The Enterprise Strategy Group (ESG) recently surveyed economic buyers, technical buyers, and financial buyers about their data-growth expectations, cost pressures, pricing preferences, and recovery rates. They discovered:
- – 3 out of 4 respondents expect data to grow at a rate of around 20% a year.
- – 2 out of 3 respondents felt “some” or “strong” pressure” to reduce IT spend.
- – Financial buyers were the most likely group to expect a “substantial increase” in backup & recovery costs over the next 5 yrs.
With these data points in mind, let’s now look at another report by Forrester Research: Demand Pricing That Matches Business Value—The Radical Sourcing Trend for 2013. In this report, Duncan Jones explains why the traditional pricing models currently dominating the software market are “obsolete” and “no longer match products’ cost to the business value they deliver.»
Jones notes that technology market shifts such as cloud and big data affect the way that IT managers and other purchasers buy software. He goes on to recommend that software buyers demand new pricing models that better match business value.
Performance-based pricing models continue to surface in the IT industry, such as recovery-based pricing for backup and recovery users: Recovery-based pricing can be categorized as a performance- or behaviorally driven pricing model that puts greater cost controls in the hands of the user. That’s because this approach has been decoupled from the number of machines protected or the capacity of data to protect. Instead, pricing is connected with the volume of data actually recovered.
Recovery-based pricing allows users to pay for what they are purchasing the solution to do – recover their data.
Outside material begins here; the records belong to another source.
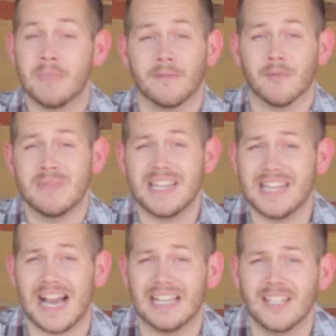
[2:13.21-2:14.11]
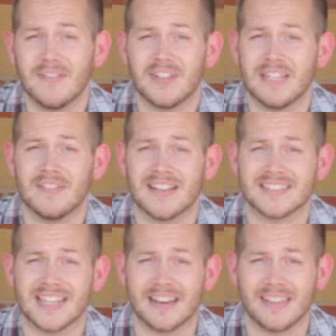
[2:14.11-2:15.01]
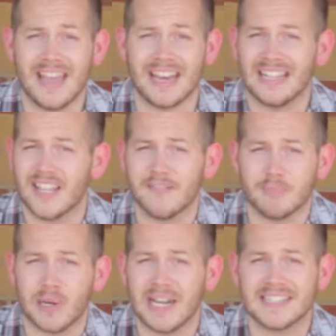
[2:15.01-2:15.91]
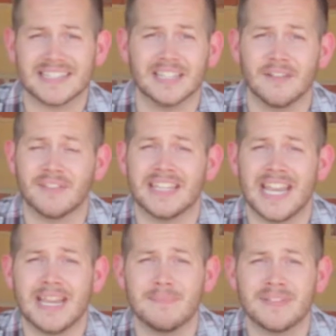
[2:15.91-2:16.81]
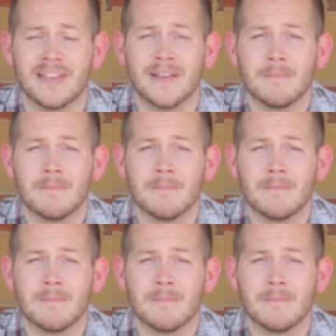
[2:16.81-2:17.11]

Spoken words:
But for me, I loved it even outside of that. I loved practice. I loved the games.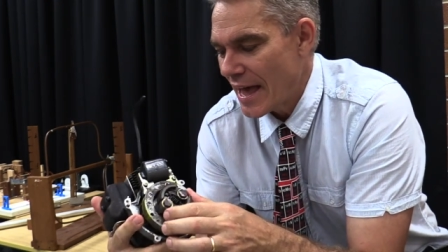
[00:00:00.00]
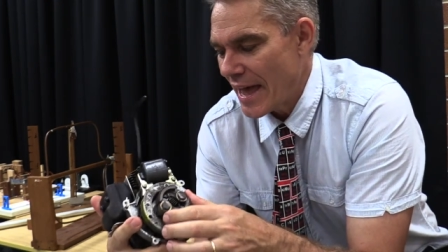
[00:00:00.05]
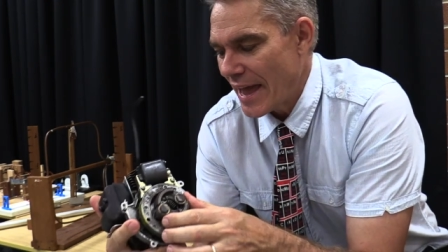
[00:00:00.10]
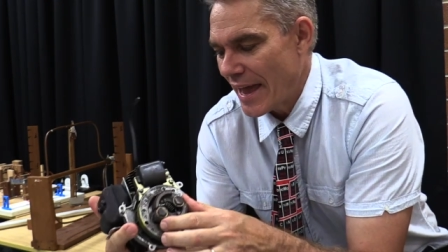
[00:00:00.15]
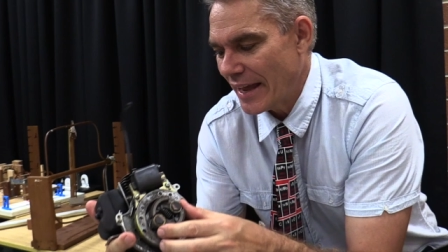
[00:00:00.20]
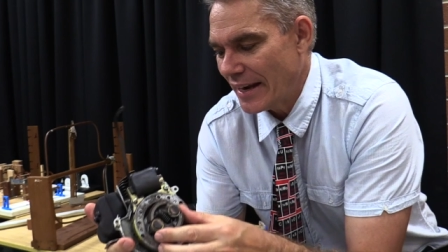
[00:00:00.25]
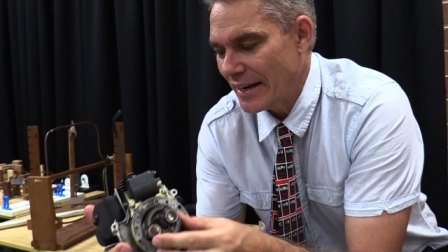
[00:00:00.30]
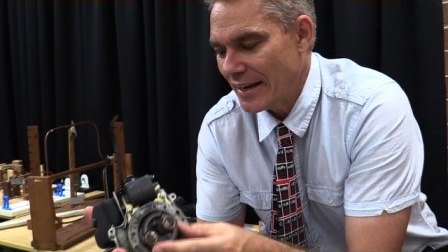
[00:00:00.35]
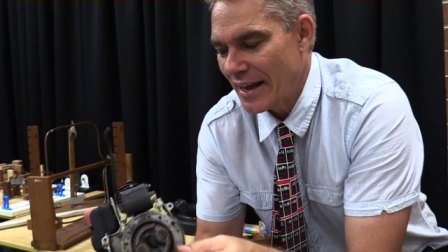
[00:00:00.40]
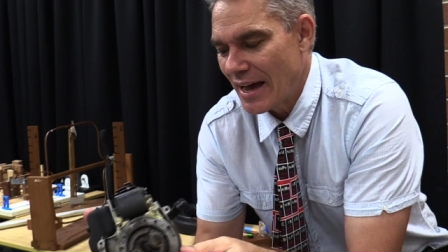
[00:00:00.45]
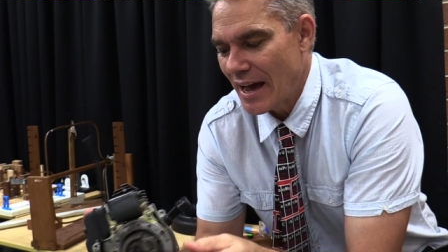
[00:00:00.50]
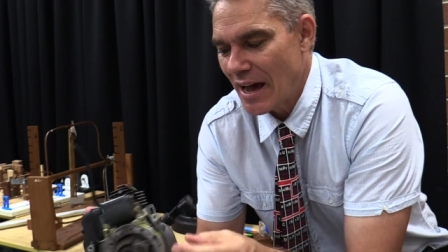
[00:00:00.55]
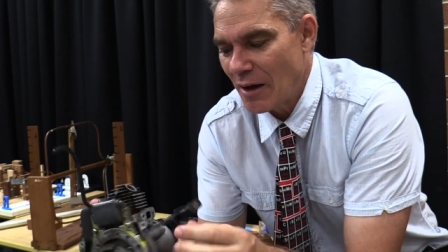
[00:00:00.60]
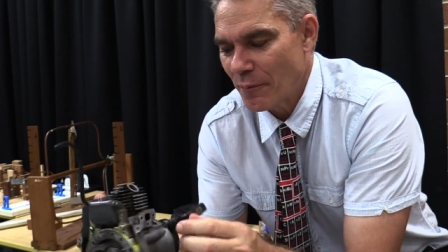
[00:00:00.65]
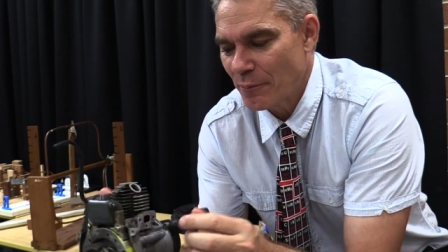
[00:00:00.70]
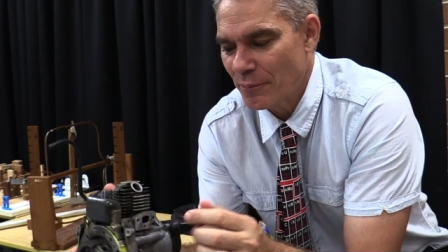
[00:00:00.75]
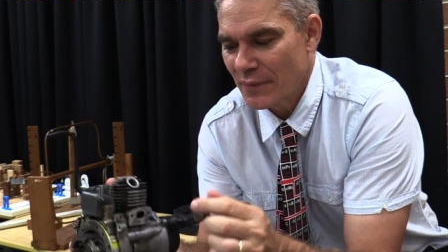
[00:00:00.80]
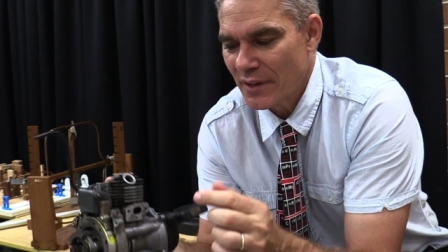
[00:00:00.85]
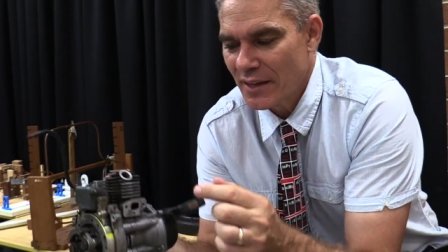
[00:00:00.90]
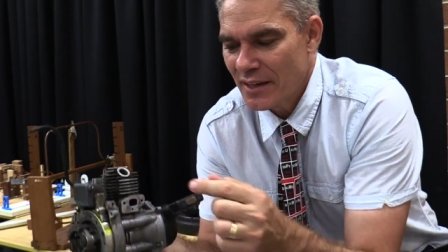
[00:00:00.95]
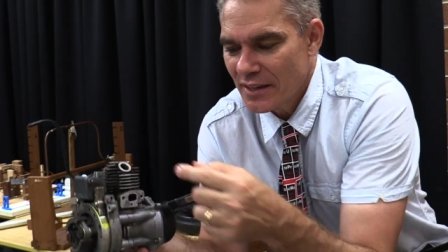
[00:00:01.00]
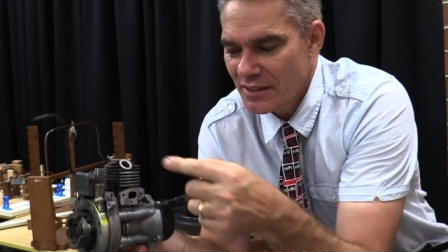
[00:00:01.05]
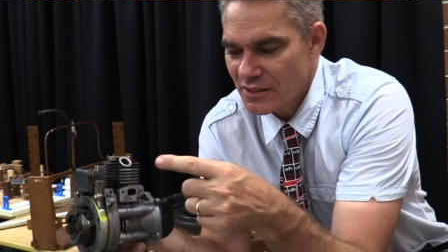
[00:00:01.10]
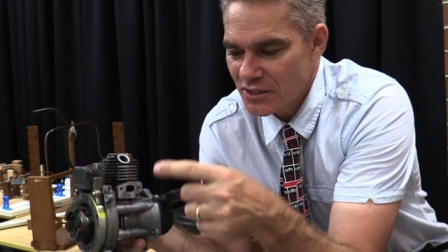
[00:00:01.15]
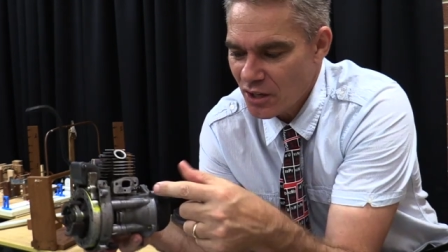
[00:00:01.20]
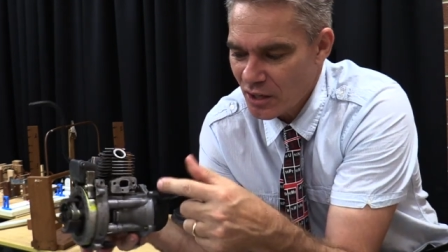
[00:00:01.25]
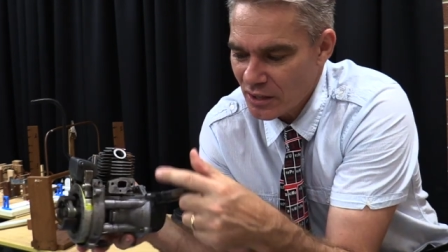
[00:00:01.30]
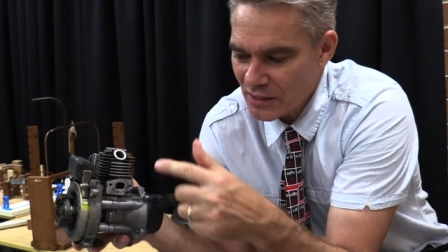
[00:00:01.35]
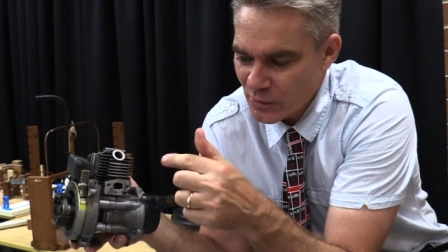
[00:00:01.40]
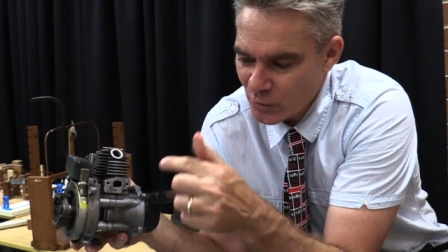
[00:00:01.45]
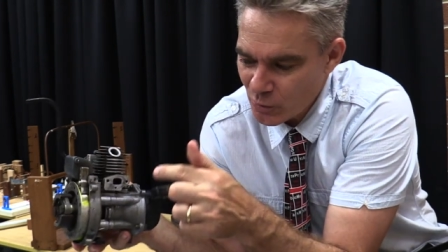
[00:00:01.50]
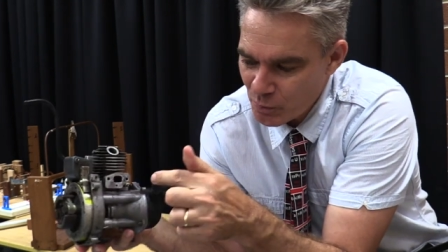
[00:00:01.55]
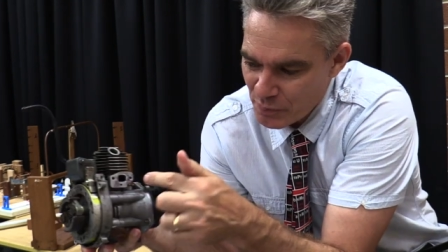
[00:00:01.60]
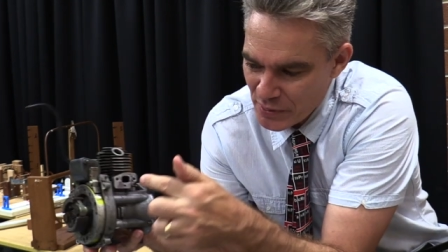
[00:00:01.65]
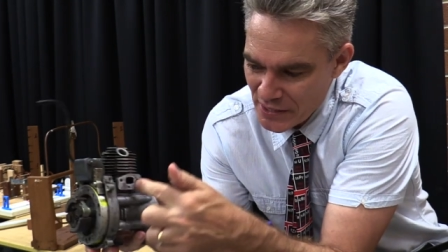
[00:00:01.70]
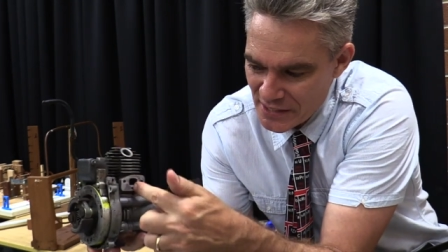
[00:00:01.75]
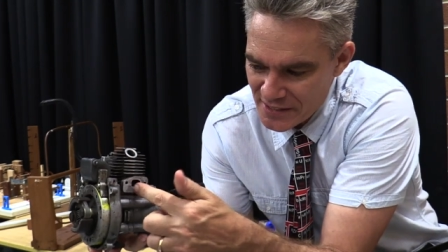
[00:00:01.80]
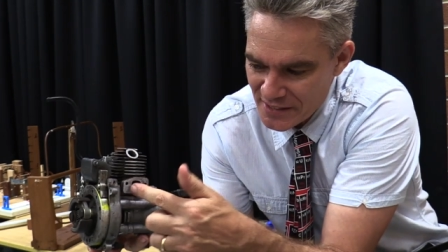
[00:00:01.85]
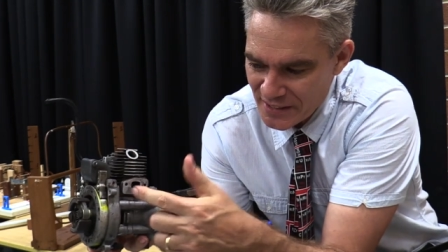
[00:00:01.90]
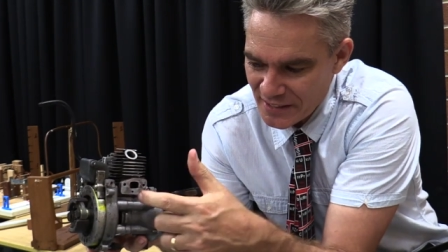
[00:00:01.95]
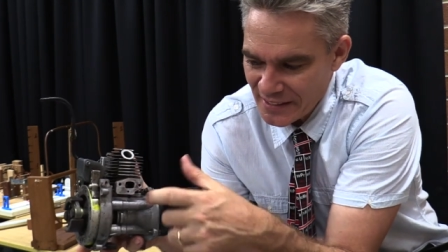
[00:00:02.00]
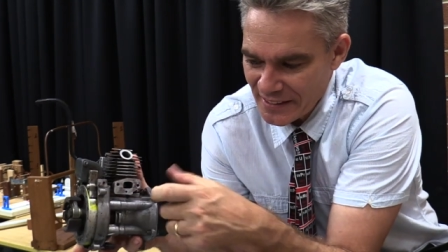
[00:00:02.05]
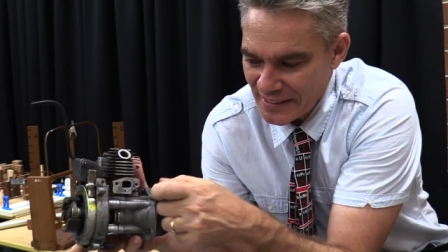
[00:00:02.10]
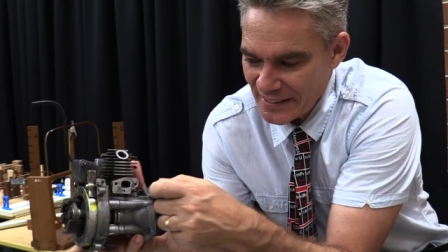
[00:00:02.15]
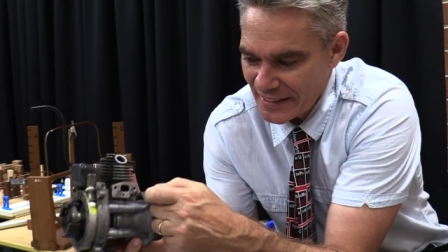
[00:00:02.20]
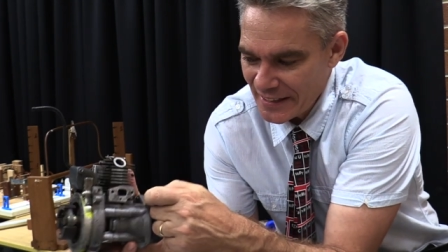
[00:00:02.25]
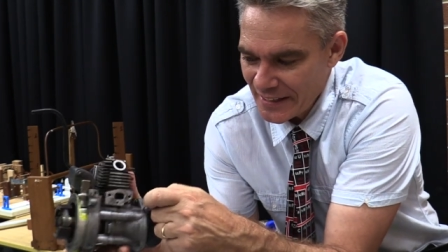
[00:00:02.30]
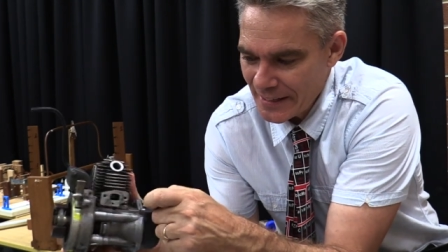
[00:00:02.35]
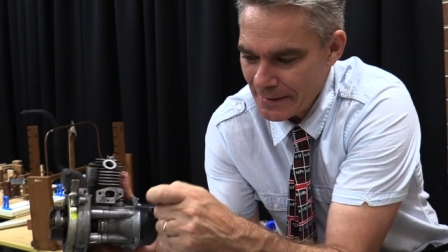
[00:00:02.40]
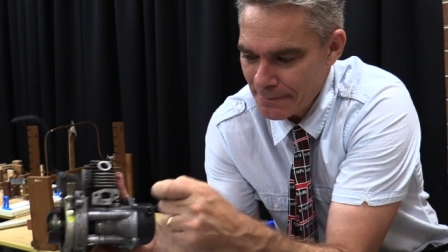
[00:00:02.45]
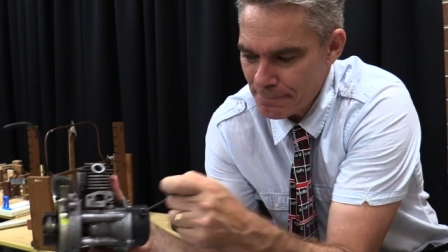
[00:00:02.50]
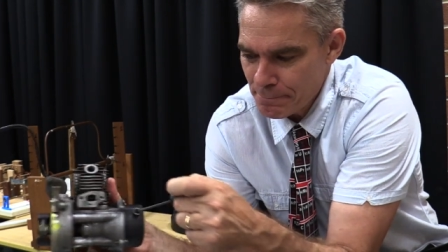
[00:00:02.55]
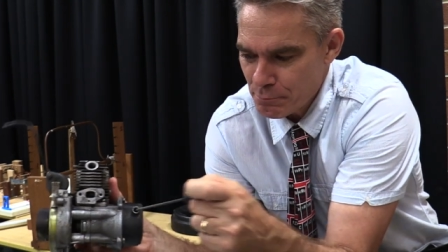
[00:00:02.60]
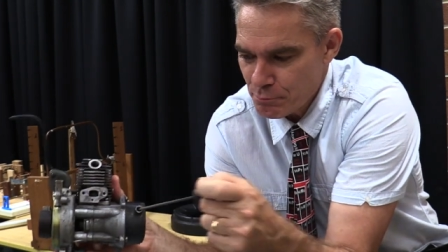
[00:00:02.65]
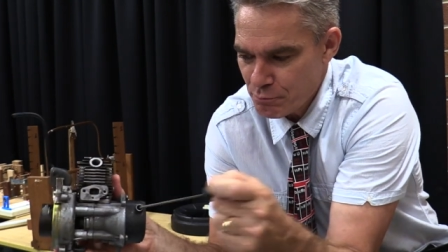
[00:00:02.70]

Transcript: And um, it's got a little piston in here.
It also helps software purchasers rationalize their IT budget for data and recovery because they will be billed for data that is recovered. This model aligns with a recovery metric, no longer solely based on the backup of data. If a company’s recovery needs are less, then users will pay less for these services. What’s more, it offers a fixed cost of backup with a variable cost for recovery based on the amount of data recovered on an annual basis.